İnsan güzel olduğu için var değildir var olduğu için ve varlığına anlam kattığı için güzeldir.

   Duygularımıza, düşüncelerimize ve davranışlarımıza yön veren ana etkenlerden birisi içimizde var olan güzellik duygusudur. Her insanda, hemcinslerine ve dış dünyadaki güzele ve güzelliğe karşı bir ilginin olduğu inkar edilemez bir gerçektir.

   Tabiattaki, sanattaki, varlıktaki ve insanlardaki güzellikler herkesin ilgisini ve hayranlığını üzerine çeker ki bu durum da hayatın doğal akışına gayet uygundur.

   İnsanoğlu bu güzelliklerden aldığı ilhamla, hep daha yeni güzellikler bulma ve ortaya koyma arayışı içerisine girmiştir. Bu gayretin, insan ruhunda bulunan ve güzelliğe karşı olan aşırı hassasiyetten kaynaklandığını; doğaya, varlığa, eşyaya, sese, renge, olaylara ve hayata yeni bir biçim ve düzen getirme ihtiyacı sonucu ortaya çıktığı söylenebilir.

   Sanat insanoğlunun güzellik kavramına yüklediği bu anlam arayışının neticesinde tezahür etmiştir.

   Filozoflar ilk çağlardan beri estetik konusuyla çok yakından ilgilenmiş ve bu düşünsel temanın etrafında, "Güzel nedir? Güzellik nesnel midir? Güzelliğin iyiyle veya kötüyle bir ilişkisi var mıdır? Varlığı güzel kılan özellikler nelerdir?" gibi bazı sorular sormuş ve çok daha sonraları ise sanat felsefesiyle yakından ilişkili olan estetik felsefesi literatüre dâhil olmuştur.

   Esasen insanların bütün çabalarının altında kendi varlığını hissedebilme isteği yatar. Neticede insan sosyal bir varlıktır ve ait olduğu toplum içerisinde itibar görmeyi ve belli bir statüye ulaşmayı hedefler.

   Her insan başkaları tarafından fark edilmeyi ve başkalarının da kendisinin var olduğunu onaylamasını ister. Buna göre kaynağını gerçekleşim güdüsünden alan, beğenilmek, güzel bulunmak, çevresi tarafından onaylanmak, kabullenilmek sosyal bir güdüdür ve bu motivasyon hemen herkeste bulunur. İnsanda daha sonradan kendini gösteren bu güdünün karşılanamaması durumunda birey çevresiyle çatışmaya girer ve kaçınılmaz bir şekilde bazı psikolojik sorunlar yaşar.

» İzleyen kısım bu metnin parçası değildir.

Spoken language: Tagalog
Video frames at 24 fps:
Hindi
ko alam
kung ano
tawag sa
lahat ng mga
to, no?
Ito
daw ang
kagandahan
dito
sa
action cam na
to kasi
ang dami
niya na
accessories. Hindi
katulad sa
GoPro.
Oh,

   Bir büyüme serisi ve tek mekân anlatısı olarak değerlendirilebilecek olan Çaylak ile Filozof - 4 Güzellik, İyiliktir kitabının bu serisinde Çaylak liseye gitmektedir ve yavaş yavaş ergenlik ve gençlik döneminin ilk basamaklarını çıkmaktadır. Çaylak da diğer birçok ergen gibi dış görünüşüne önem vermekte, kendisini yeterince yakışıklı bulmamakta ve sosyal çevresi tarafından beğenilip beğenilmediği konusunda bir ikilem yaşamaktadır.

   Her insan dünyaya belli fiziksel özellikler taşıyarak gelir ve taşıdığı bu nitelikleri tercih etme özgürlüğüne sahip değildir.

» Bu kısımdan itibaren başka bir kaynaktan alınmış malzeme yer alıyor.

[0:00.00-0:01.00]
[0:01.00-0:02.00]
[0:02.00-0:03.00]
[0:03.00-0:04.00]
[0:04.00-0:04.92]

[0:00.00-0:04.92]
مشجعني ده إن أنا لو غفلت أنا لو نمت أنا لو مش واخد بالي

   Hiçbir insan "güzel" olmayı kendisi seçemez ama "iyi" bir insan olmayı kendi özgür iradesini kullanarak pekâlâ seçebilir.

   Dünya üzerinde güzelliğin nesnel bir ölçütü yoktur, bir varlığın güzel veya çirkin olması insanların o varlığa nereden baktıklarıyla, yani bakış açılarıyla ilgilidir.

   İnsan başkalarına sadece dış görünüşlerinden dolayı değer veriyorsa kendi kıymetini de bu ölçüte göre belirliyor demektir.

   Bir kadın veya bir erkek birbirini sadece güzel olduğu için seviyorsa aslında karşısındaki insana hiç değer vermiyor demektir.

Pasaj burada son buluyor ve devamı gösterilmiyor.